**DESCRIPTION OF THE TASK:**
Output range, inclusive: from the line containing "[0:02.08-0:02.79]" to the line containing "[0:14.00-0:15.00]". Restate those lines from the data below word for word and only those.

Saved data entries

*** Block opens ***

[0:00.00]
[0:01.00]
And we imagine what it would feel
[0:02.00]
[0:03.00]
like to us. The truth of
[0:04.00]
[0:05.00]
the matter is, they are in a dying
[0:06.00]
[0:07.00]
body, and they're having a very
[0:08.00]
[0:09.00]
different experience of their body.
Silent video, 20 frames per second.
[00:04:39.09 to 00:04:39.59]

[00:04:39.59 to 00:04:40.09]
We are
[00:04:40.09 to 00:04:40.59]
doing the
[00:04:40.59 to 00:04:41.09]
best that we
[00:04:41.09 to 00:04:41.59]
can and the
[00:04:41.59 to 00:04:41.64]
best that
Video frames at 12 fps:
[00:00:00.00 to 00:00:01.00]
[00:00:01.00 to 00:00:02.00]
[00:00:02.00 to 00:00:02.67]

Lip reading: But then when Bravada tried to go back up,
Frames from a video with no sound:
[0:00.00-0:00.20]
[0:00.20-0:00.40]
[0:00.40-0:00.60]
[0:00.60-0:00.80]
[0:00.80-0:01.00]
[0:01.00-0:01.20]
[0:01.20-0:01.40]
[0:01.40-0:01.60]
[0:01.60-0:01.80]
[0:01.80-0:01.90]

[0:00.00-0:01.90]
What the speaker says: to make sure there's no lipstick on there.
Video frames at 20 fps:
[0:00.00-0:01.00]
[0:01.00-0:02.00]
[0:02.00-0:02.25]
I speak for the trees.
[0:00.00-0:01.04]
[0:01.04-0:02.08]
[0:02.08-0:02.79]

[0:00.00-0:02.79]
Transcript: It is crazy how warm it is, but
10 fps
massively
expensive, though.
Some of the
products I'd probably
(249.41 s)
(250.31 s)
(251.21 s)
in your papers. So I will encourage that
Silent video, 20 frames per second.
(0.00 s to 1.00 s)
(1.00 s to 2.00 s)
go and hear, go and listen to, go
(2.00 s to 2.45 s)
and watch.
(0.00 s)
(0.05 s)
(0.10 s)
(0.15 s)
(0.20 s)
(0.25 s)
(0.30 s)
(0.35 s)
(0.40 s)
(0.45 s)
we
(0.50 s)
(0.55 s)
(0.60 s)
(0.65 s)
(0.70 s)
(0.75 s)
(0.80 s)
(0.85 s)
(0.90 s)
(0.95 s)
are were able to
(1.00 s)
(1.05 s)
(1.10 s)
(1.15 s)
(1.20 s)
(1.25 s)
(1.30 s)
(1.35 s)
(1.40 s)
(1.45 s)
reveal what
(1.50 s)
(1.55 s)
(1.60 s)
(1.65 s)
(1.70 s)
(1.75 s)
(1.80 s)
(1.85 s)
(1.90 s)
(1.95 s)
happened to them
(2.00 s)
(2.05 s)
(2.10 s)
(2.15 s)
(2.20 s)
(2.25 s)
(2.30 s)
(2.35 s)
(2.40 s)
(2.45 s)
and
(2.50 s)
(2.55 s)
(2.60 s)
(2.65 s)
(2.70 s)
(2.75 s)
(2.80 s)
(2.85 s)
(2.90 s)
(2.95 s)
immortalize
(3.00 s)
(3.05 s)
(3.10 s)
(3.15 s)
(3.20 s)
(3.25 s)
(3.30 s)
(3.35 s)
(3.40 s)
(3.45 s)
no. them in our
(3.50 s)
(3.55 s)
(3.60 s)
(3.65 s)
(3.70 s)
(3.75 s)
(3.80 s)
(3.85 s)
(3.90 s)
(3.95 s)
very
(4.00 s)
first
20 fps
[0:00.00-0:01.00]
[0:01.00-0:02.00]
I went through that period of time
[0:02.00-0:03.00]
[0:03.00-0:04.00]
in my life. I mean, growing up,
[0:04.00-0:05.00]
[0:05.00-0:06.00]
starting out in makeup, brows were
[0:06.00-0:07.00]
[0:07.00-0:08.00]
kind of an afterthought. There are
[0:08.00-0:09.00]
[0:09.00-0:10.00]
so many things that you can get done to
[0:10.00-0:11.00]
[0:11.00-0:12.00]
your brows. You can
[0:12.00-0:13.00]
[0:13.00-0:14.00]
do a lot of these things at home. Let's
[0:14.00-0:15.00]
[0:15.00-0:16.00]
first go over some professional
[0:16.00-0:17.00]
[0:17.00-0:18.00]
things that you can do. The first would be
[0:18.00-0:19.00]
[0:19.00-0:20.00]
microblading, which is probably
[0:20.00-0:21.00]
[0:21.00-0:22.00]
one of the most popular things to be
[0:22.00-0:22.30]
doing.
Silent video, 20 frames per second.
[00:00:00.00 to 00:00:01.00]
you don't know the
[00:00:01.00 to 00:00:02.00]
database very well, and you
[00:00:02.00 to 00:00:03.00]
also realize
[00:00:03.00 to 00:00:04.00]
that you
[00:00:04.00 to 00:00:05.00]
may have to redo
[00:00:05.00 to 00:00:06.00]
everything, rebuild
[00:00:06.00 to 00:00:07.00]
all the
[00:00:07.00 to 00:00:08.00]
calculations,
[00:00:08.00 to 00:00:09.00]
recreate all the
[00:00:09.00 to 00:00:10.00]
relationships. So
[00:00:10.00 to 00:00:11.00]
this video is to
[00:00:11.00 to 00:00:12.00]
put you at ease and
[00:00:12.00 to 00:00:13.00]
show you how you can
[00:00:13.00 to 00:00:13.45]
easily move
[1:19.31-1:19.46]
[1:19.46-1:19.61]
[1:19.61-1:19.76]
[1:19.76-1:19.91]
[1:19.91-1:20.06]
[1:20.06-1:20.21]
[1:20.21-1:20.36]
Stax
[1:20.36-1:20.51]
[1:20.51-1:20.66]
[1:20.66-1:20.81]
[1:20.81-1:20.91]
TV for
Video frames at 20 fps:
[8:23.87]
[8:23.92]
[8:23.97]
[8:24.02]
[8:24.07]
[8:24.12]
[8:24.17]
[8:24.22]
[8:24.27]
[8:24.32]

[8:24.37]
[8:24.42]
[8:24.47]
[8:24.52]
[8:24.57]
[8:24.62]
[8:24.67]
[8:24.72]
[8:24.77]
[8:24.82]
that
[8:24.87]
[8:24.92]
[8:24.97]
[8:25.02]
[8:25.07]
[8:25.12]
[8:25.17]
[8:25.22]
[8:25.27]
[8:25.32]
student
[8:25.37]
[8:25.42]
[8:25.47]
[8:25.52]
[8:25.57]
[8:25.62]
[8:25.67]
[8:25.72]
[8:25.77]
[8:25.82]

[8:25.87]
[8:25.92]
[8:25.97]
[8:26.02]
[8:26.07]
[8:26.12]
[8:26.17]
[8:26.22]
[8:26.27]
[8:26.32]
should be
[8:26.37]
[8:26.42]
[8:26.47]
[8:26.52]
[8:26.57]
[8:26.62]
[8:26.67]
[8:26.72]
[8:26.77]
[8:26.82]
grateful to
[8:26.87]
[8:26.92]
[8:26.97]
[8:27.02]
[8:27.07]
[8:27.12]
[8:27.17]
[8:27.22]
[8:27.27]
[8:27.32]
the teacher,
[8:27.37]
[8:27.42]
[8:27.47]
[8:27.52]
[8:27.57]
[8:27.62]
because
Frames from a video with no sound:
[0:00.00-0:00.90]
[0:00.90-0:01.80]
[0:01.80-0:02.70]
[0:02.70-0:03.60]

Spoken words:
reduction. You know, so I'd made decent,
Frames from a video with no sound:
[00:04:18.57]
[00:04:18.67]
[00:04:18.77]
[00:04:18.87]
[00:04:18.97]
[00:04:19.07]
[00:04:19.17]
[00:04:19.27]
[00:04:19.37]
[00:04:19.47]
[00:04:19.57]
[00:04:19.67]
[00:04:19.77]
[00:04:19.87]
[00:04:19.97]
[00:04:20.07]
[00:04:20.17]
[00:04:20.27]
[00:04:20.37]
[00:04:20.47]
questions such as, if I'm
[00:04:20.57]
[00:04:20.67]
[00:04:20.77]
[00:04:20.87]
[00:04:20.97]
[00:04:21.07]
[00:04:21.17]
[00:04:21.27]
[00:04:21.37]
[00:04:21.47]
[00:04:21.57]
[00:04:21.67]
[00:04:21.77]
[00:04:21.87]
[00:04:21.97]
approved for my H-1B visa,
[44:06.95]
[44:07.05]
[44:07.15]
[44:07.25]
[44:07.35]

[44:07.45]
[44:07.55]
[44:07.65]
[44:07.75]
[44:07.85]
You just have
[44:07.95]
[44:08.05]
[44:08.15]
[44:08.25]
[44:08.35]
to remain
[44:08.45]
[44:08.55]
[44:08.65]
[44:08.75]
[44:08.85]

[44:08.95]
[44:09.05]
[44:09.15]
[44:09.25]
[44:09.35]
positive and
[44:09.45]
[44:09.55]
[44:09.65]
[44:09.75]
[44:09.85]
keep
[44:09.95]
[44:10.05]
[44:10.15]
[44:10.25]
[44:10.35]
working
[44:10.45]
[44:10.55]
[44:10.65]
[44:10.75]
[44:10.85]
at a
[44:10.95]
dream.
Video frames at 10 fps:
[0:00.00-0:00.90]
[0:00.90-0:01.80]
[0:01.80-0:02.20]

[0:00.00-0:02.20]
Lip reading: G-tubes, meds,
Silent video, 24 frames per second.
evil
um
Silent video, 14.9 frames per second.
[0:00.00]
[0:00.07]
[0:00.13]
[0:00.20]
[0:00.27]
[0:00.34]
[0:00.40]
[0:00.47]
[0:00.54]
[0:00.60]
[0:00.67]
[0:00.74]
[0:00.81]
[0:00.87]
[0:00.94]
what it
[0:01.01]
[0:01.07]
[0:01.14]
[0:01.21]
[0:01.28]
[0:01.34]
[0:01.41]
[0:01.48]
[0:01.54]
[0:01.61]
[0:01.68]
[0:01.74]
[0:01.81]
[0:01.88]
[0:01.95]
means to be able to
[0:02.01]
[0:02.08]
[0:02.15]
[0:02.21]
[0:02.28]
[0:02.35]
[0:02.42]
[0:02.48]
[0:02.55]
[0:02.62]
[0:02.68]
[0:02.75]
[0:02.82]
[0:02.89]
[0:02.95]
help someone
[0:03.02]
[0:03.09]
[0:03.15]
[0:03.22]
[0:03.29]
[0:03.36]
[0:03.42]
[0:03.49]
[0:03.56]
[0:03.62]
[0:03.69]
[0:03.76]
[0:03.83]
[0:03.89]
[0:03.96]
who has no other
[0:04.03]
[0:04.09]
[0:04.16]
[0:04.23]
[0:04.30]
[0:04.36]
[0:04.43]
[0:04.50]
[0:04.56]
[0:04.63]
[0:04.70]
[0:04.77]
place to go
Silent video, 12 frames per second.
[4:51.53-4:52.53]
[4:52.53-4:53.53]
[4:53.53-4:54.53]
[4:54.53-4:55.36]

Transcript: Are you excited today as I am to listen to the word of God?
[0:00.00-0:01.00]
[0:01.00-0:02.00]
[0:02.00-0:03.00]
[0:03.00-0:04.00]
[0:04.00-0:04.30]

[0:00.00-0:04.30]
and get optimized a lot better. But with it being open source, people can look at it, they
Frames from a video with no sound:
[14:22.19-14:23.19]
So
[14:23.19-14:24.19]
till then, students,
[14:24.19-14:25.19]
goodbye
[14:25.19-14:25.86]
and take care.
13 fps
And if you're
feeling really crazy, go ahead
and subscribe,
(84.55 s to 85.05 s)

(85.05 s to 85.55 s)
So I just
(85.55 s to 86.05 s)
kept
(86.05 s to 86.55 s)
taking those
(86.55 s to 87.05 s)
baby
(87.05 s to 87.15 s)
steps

*** Block closes ***

**ANSWER TO THIS PROBLEM:**
[0:02.08-0:02.79]

[0:00.00-0:02.79]
Transcript: It is crazy how warm it is, but
10 fps
massively
expensive, though.
Some of the
products I'd probably
(249.41 s)
(250.31 s)
(251.21 s)
in your papers. So I will encourage that
Silent video, 20 frames per second.
(0.00 s to 1.00 s)
(1.00 s to 2.00 s)
go and hear, go and listen to, go
(2.00 s to 2.45 s)
and watch.
(0.00 s)
(0.05 s)
(0.10 s)
(0.15 s)
(0.20 s)
(0.25 s)
(0.30 s)
(0.35 s)
(0.40 s)
(0.45 s)
we
(0.50 s)
(0.55 s)
(0.60 s)
(0.65 s)
(0.70 s)
(0.75 s)
(0.80 s)
(0.85 s)
(0.90 s)
(0.95 s)
are were able to
(1.00 s)
(1.05 s)
(1.10 s)
(1.15 s)
(1.20 s)
(1.25 s)
(1.30 s)
(1.35 s)
(1.40 s)
(1.45 s)
reveal what
(1.50 s)
(1.55 s)
(1.60 s)
(1.65 s)
(1.70 s)
(1.75 s)
(1.80 s)
(1.85 s)
(1.90 s)
(1.95 s)
happened to them
(2.00 s)
(2.05 s)
(2.10 s)
(2.15 s)
(2.20 s)
(2.25 s)
(2.30 s)
(2.35 s)
(2.40 s)
(2.45 s)
and
(2.50 s)
(2.55 s)
(2.60 s)
(2.65 s)
(2.70 s)
(2.75 s)
(2.80 s)
(2.85 s)
(2.90 s)
(2.95 s)
immortalize
(3.00 s)
(3.05 s)
(3.10 s)
(3.15 s)
(3.20 s)
(3.25 s)
(3.30 s)
(3.35 s)
(3.40 s)
(3.45 s)
no. them in our
(3.50 s)
(3.55 s)
(3.60 s)
(3.65 s)
(3.70 s)
(3.75 s)
(3.80 s)
(3.85 s)
(3.90 s)
(3.95 s)
very
(4.00 s)
first
20 fps
[0:00.00-0:01.00]
[0:01.00-0:02.00]
I went through that period of time
[0:02.00-0:03.00]
[0:03.00-0:04.00]
in my life. I mean, growing up,
[0:04.00-0:05.00]
[0:05.00-0:06.00]
starting out in makeup, brows were
[0:06.00-0:07.00]
[0:07.00-0:08.00]
kind of an afterthought. There are
[0:08.00-0:09.00]
[0:09.00-0:10.00]
so many things that you can get done to
[0:10.00-0:11.00]
[0:11.00-0:12.00]
your brows. You can
[0:12.00-0:13.00]
[0:13.00-0:14.00]
do a lot of these things at home. Let's
[0:14.00-0:15.00]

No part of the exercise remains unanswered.